**Exercise goal:** From the line containing "[00:04:53.70]" to the final line of the material below, return every line exactly. Do not include pictures.

**Data shown:**
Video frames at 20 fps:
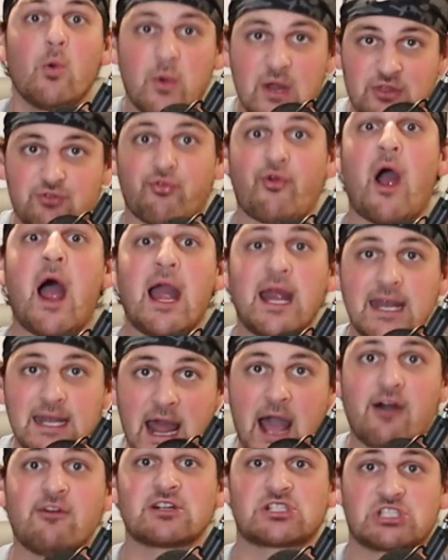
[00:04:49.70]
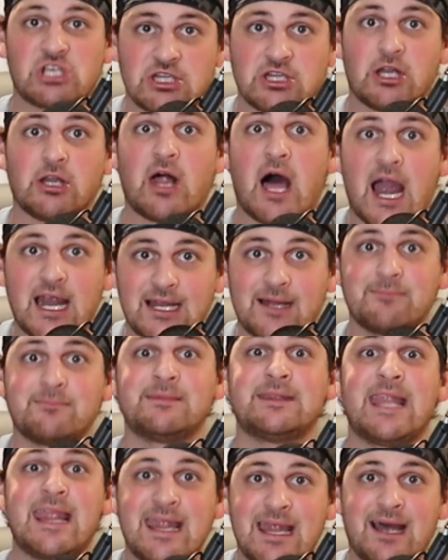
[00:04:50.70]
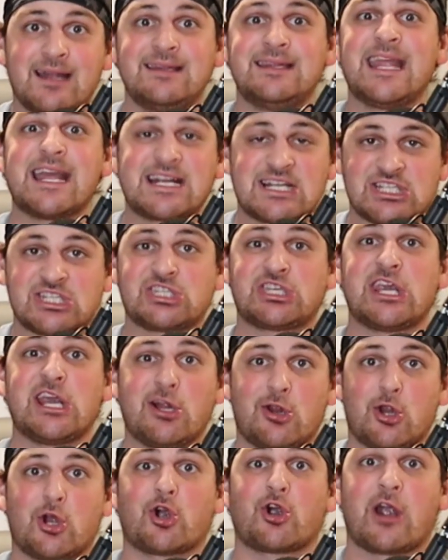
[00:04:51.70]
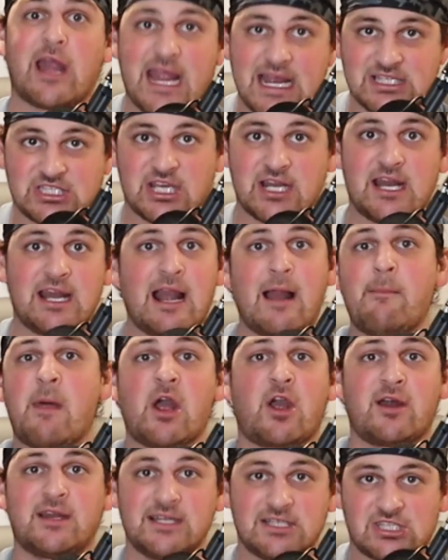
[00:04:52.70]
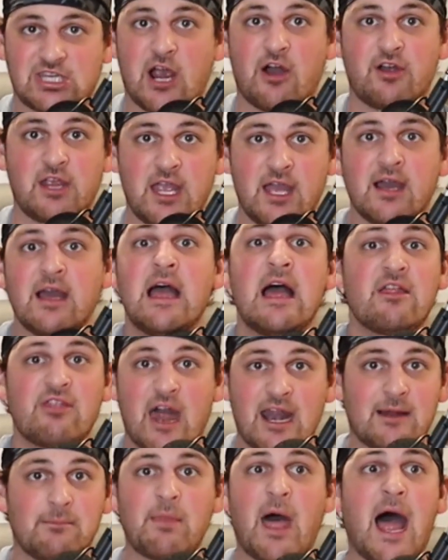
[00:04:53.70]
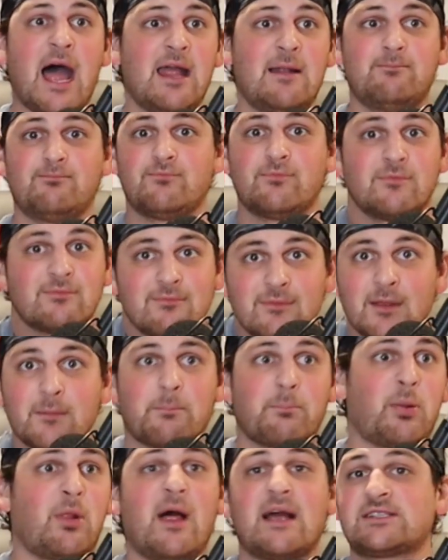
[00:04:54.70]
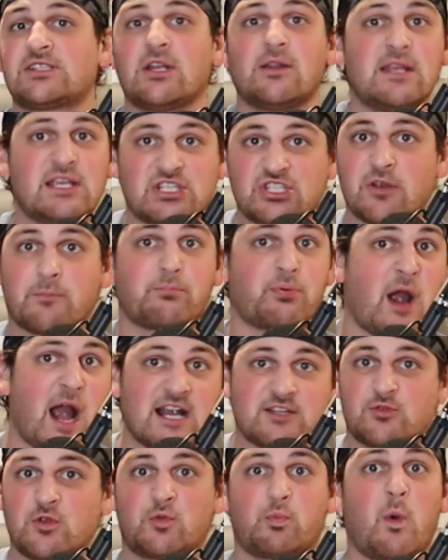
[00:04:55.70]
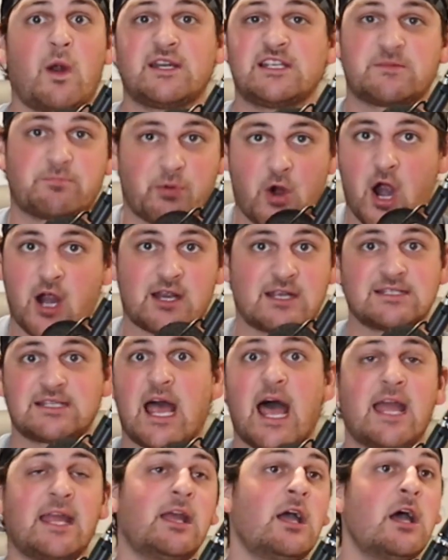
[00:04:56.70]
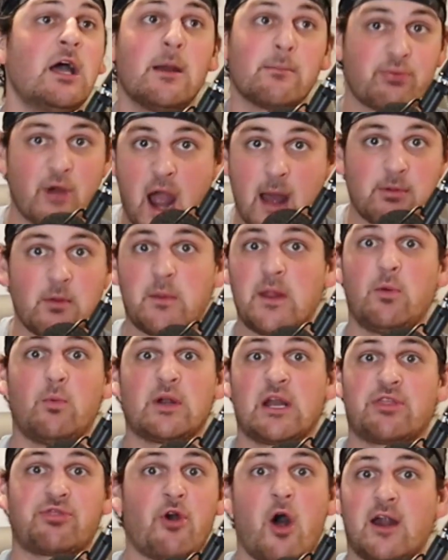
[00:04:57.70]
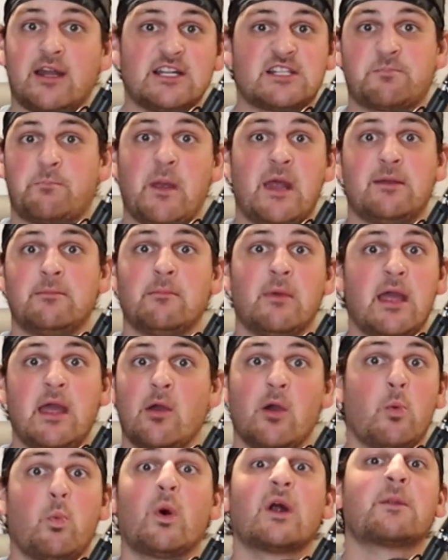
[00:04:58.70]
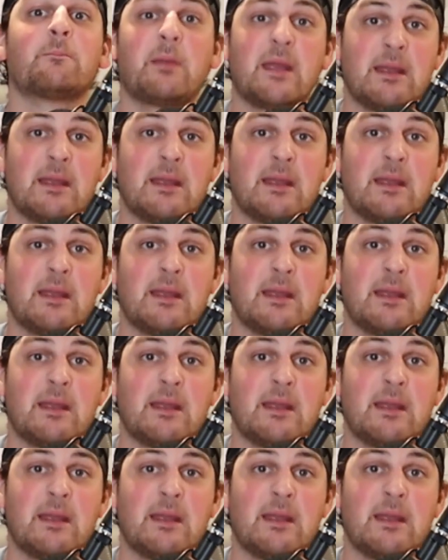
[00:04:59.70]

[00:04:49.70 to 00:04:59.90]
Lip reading: with Ryan Ellis in the lineup, Nick Seeler isn't. And I'm not going to tell you that I'm not pleasantly surprised with what he's brought, because I probably would have thought it would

**Written answer:**
[00:04:53.70]
[00:04:54.70]
[00:04:55.70]
[00:04:56.70]
[00:04:57.70]
[00:04:58.70]
[00:04:59.70]

[00:04:49.70 to 00:04:59.90]
Lip reading: with Ryan Ellis in the lineup, Nick Seeler isn't. And I'm not going to tell you that I'm not pleasantly surprised with what he's brought, because I probably would have thought it would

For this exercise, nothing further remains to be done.